2011/11/11

本紙記者座談会・都住設計1円落札

A 東京都の都営住宅建替基本設計で低価格受注が続いているけど、ついに「1円」まで出てきたね。まさに来るところまで来てしまったという感じだけど。
B 都側も発注者としての責任を感じているし、プロポーザルや総合評価方式での選定が最善であるとの認識は持っている。ただ、すべての案件でプロポーザルとなるとマンパワーなど問題も多い。
C 所管局は6月ぐらいから本腰を入れて対策の検討を進めていたけど、結果的に後手後手になっている感はある。それでも参加要件を厳しくしたり、基本設計と実施設計を一括で発注するなど、いまできる手立ては講じている。来年度には大規模案件を対象に総合評価やプロポーザルなど、価格だけに頼らない選定方式を試行するみたいだ。
A 設計界の対応はどうなの。
D 関係団体はこれまでも設計入札に代わる設計者選定方法を共同提案したり、熱心に取り組んできた。でも今回は、どこからもコメントが出ていない。

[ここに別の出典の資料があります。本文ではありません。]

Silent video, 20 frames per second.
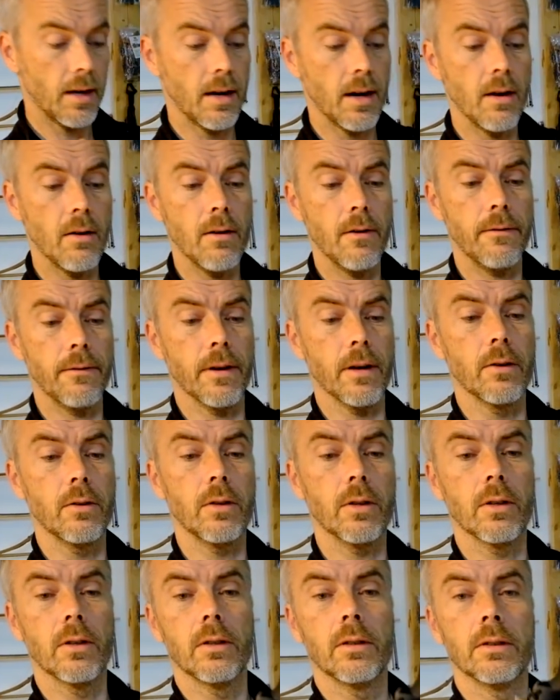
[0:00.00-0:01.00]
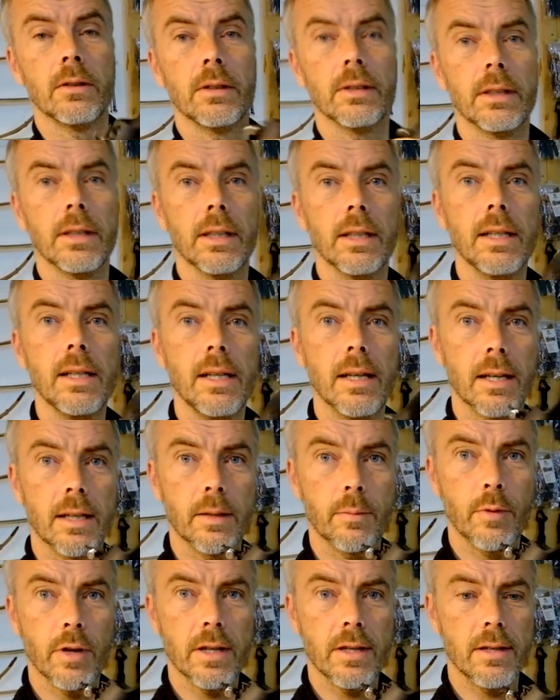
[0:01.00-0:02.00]
And now I found on
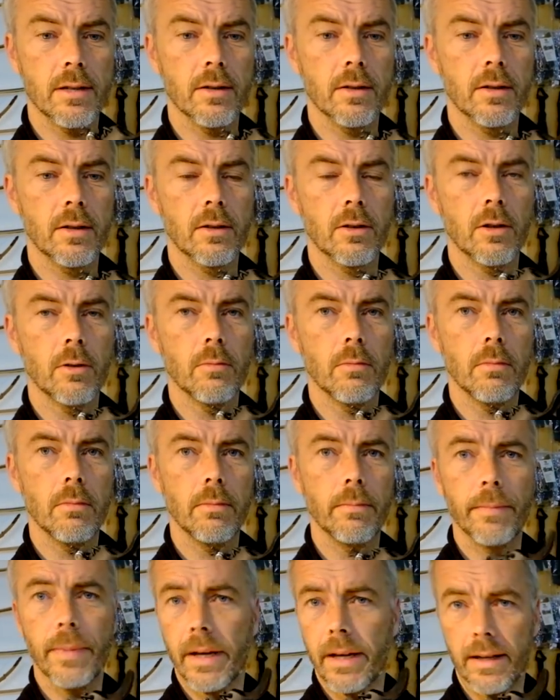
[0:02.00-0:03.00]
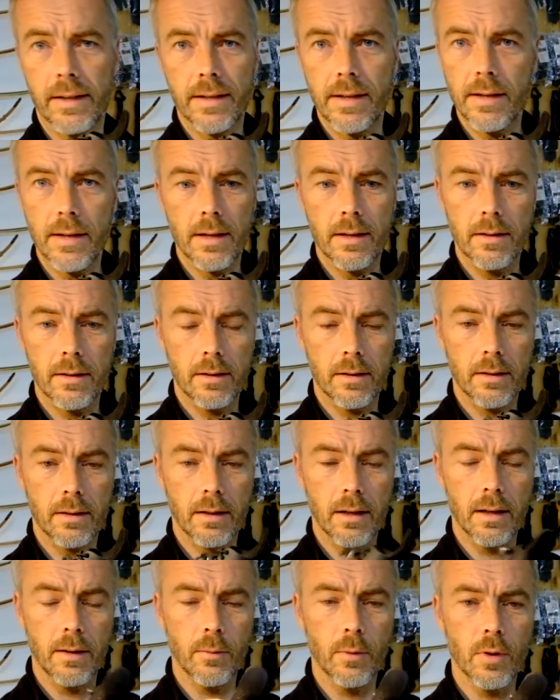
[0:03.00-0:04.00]
AliExpress.com by
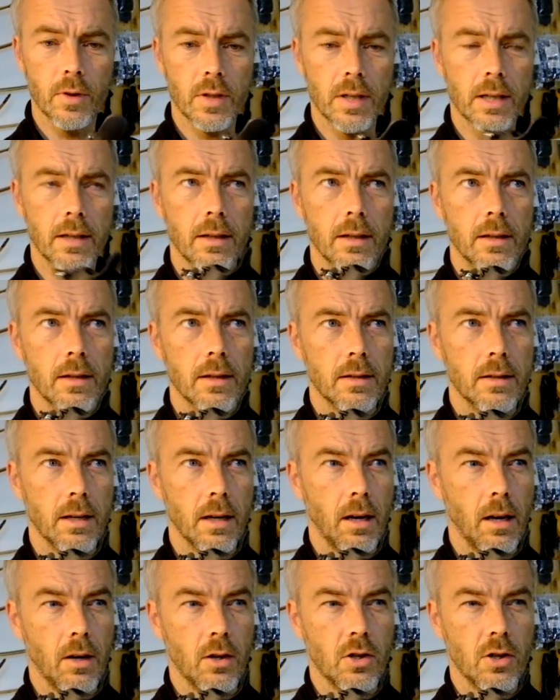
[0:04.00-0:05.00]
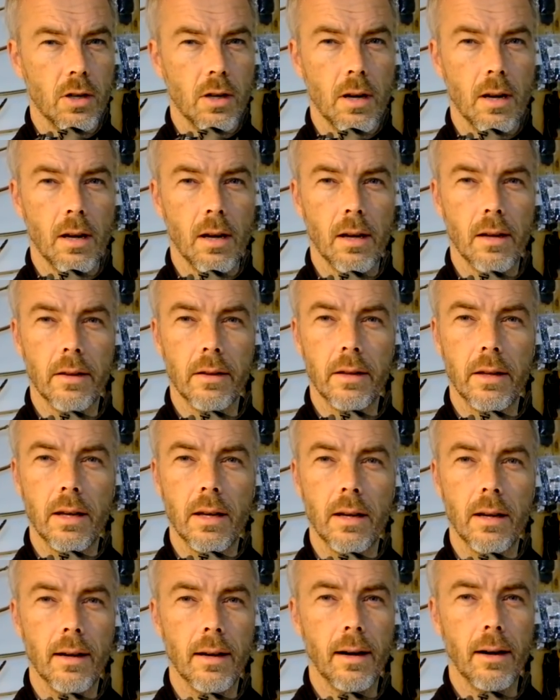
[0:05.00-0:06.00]
accident, it was under the section
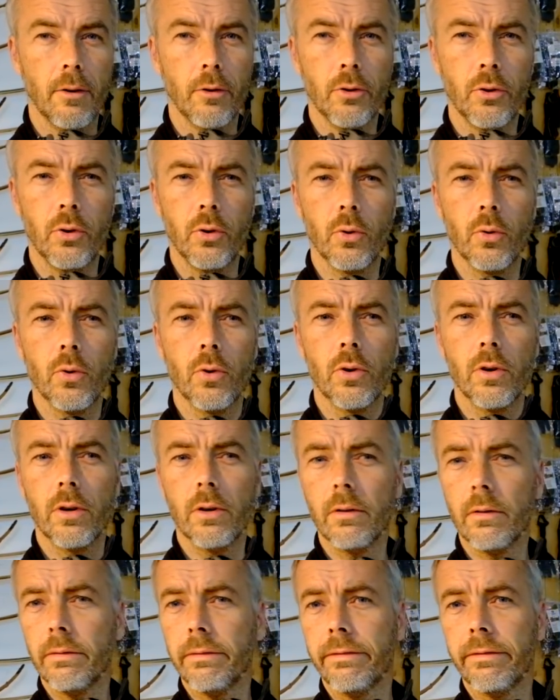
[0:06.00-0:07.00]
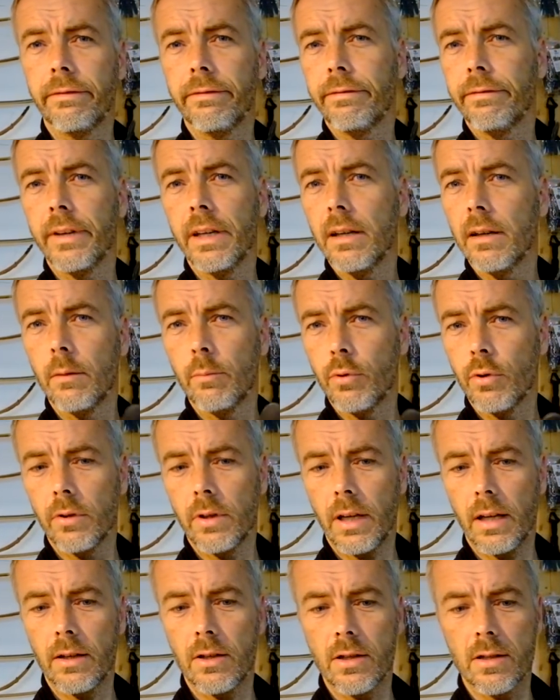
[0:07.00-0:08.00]
hunting outdoor finger
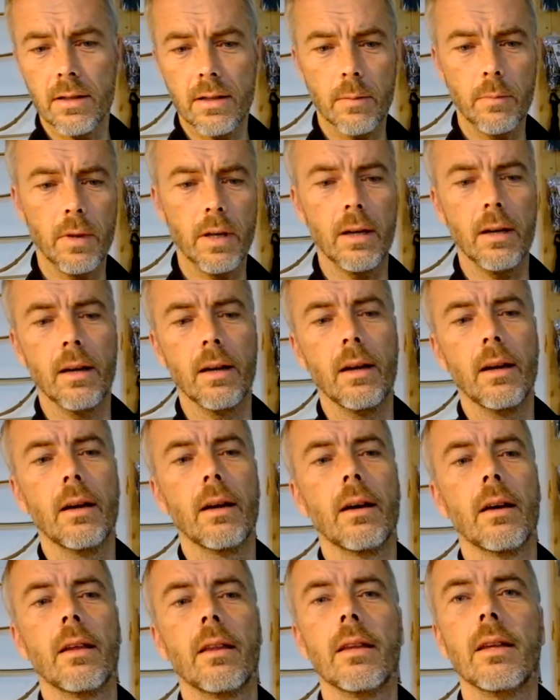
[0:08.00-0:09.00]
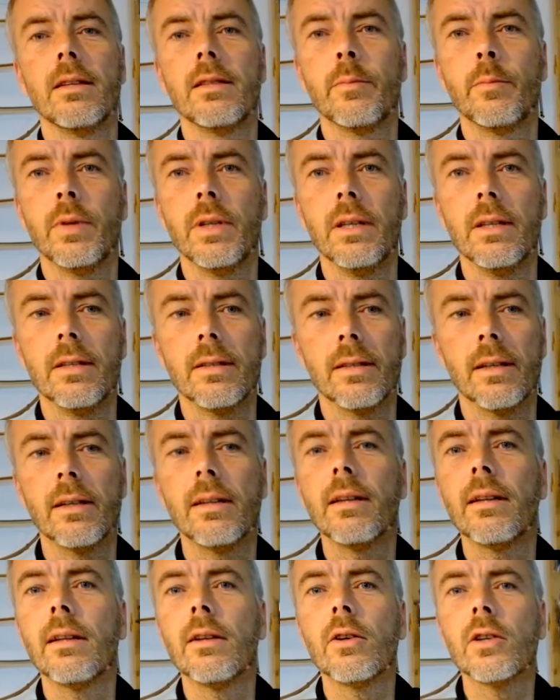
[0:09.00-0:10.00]
protection something, this piece,
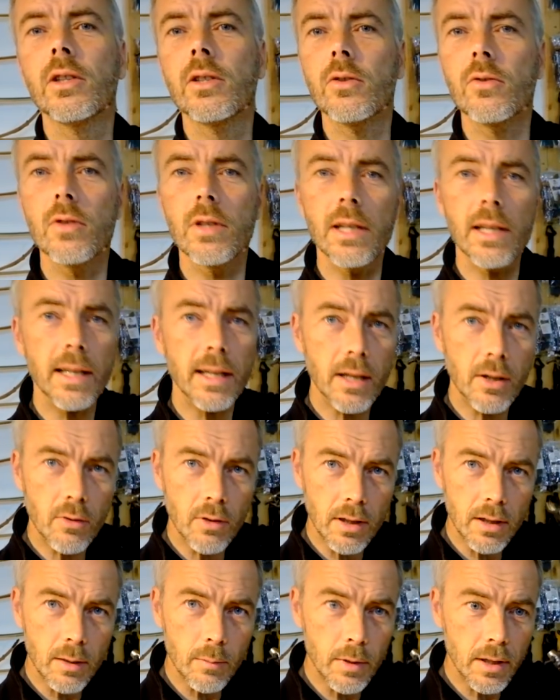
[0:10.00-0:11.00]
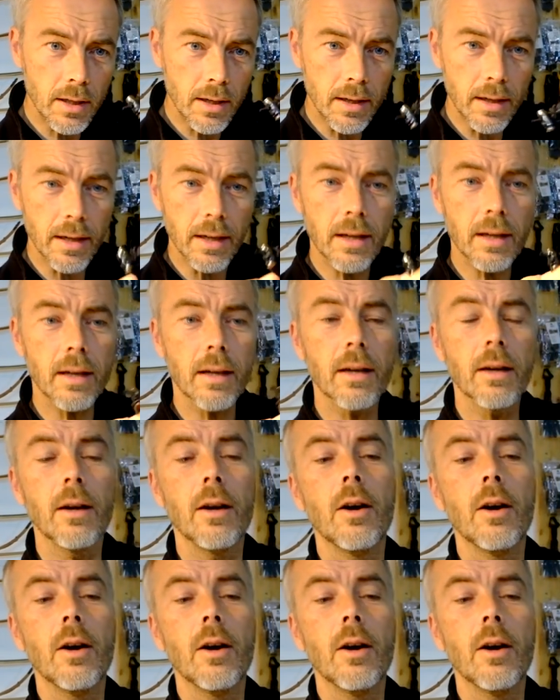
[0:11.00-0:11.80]
and it looks really incredibly like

B 関係団体は間違いなく対応に苦慮しているよ。ただ、立場が違うと捉え方が違うから、会員によって意見が違ってくる。本音では、設計入札は経費がかからないから歓迎という設計者もいるし、都営住宅にプロポーザルを持ち込まれたら参加要件を満たせなくなるという声もあるようだ。
D 1円、10円ということは、そもそも市場として成立していない。いっそのこと、インハウスで設計すればいい。
B 入札に参加する以上は、取りにいかない方が逆におかしい。発注者から出される設計者批判は、議論のすり替えにしか聞こえない。
D 結局は、金額の多寡で設計者を選ぶ限り、何をしても実効は上がらない。上限があるなら下限があってしかるべきだ。